═════ Information supplied

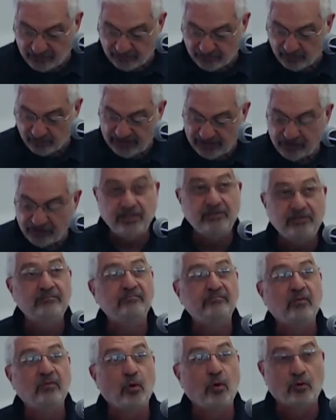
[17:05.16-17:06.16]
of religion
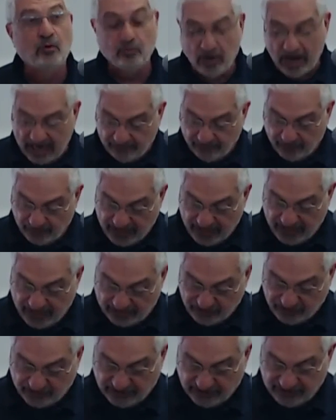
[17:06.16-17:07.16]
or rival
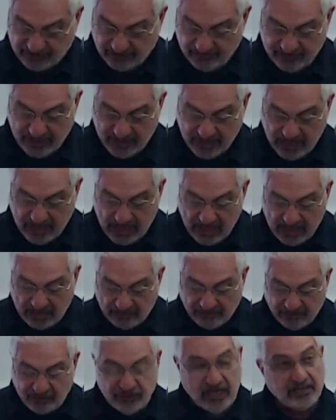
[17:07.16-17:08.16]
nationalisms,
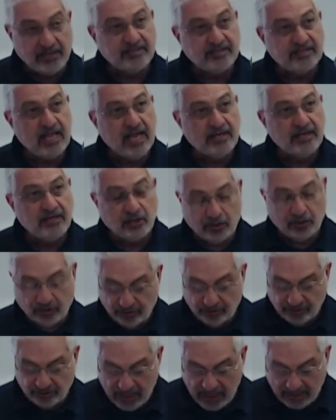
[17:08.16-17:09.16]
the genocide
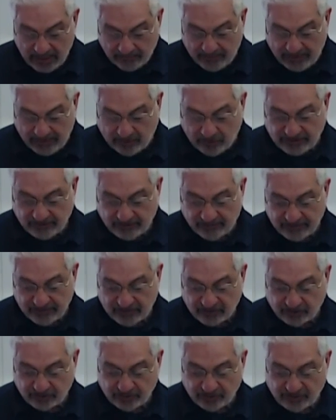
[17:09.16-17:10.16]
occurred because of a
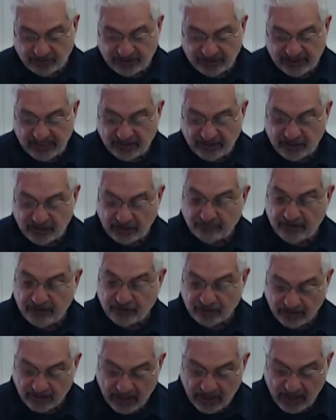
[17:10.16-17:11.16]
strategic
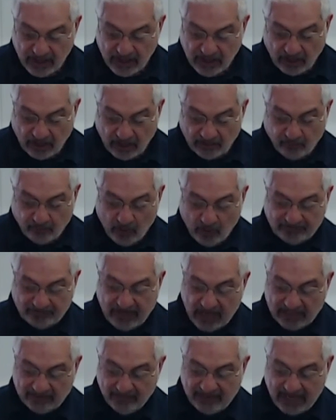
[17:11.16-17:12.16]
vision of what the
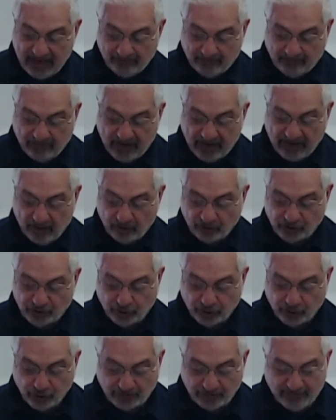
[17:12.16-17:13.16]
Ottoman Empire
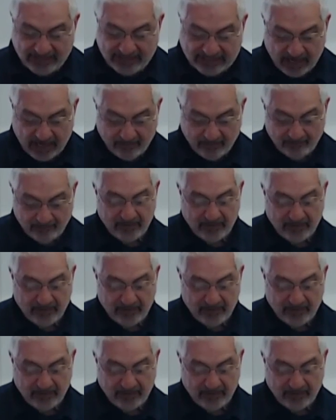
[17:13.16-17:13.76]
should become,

══════════

Write out every record exactly. Leave the pictures out.

[17:05.16-17:06.16]
of religion
[17:06.16-17:07.16]
or rival
[17:07.16-17:08.16]
nationalisms,
[17:08.16-17:09.16]
the genocide
[17:09.16-17:10.16]
occurred because of a
[17:10.16-17:11.16]
strategic
[17:11.16-17:12.16]
vision of what the
[17:12.16-17:13.16]
Ottoman Empire
[17:13.16-17:13.76]
should become,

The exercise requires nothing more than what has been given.